Time to fly
The economic benefit of aviation is undeniable, but so is its weighty carbon footprint.
Recently, aviation has been criticized for its production of carbon dioxide emissions. In 2018, it was estimated that the industry accounted for 2.4% of global energy-related CO2 emissions (CarbonBrief, 2020). Alongside this, the industry is also navigating a ‘flight-shaming’ movement which was exacerbated by Greta Thunberg’s decision to forgo flights as part of her fight against climate change. In response to this PR nightmare, the IATA chief announced the pipelined environment campaign propagating the industry’s past, present and future attempts to reduce its climate impact.

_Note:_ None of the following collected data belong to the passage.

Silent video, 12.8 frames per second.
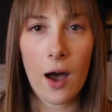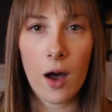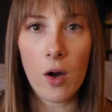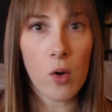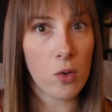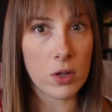
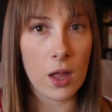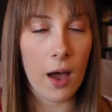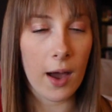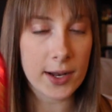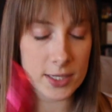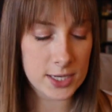a whole
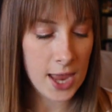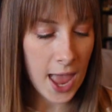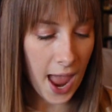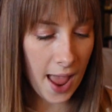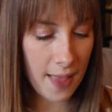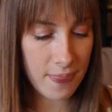lot.
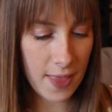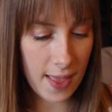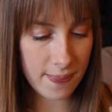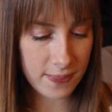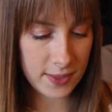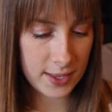And
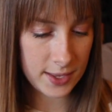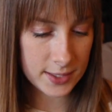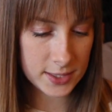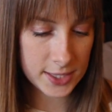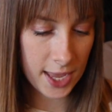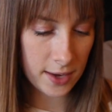then
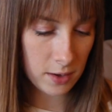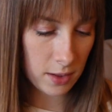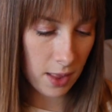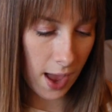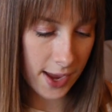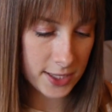the
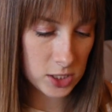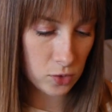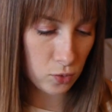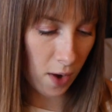Scandaleyes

Also, Airlines and airline manufacturers are investigating more sustainable solutions. Airbus believes full-electric airplanes are a pipeline dream due to battery weight and range issues the company is investigating hybrid-electric aircrafts. This more realistic dream could become a commercial reality by 2025. Airbus, Siemens and Rolls-Royce have made a tripartite agreement and are working together to develop, E-Fan X, a hybrid electric aircraft demonstrator by 2021. Evidently, the industry is already investigating how technology can reduce its carbon emissions.
Biofuel solutions are another asset which airlines and governments should invest in. However, for airlines to leverage biofuel they require government assistance and funding. The Sustainable Aviation Fuel (SAF) sector at a precipice as where the current technology and infrastructure is inadequate according to LanzaTech. There is also little incentive to invest in biofuels as it is more expensive than fossil fuels and economies of scale are vital to airline companies due to their slim profit margins. This is why government subsidies are necessary.
It is important to also realize the critical role aviation plays in the global economy. The Air Transport Action Group estimates that aviation generates $704.4 billion GDP per year, and if the industry were a country it would be the 20th largest CDP country. The industry also supports over 65.5 million jobs worldwide and on average, aviation jobs are considered 4.4 times more productive than other industries in the global economy. Consequently, these factors highlight the significant interdependence between the aviation industry and the global economy.
These conflicting perspectives have prompted significant discussion on what the future could look like for the aviation industry. Hybrid-electric seems like the most realistic, however this will not be effective enough to lessen the industry’s carbon emissions. A significant overhaul and investment in environmentally sustainable assets is required.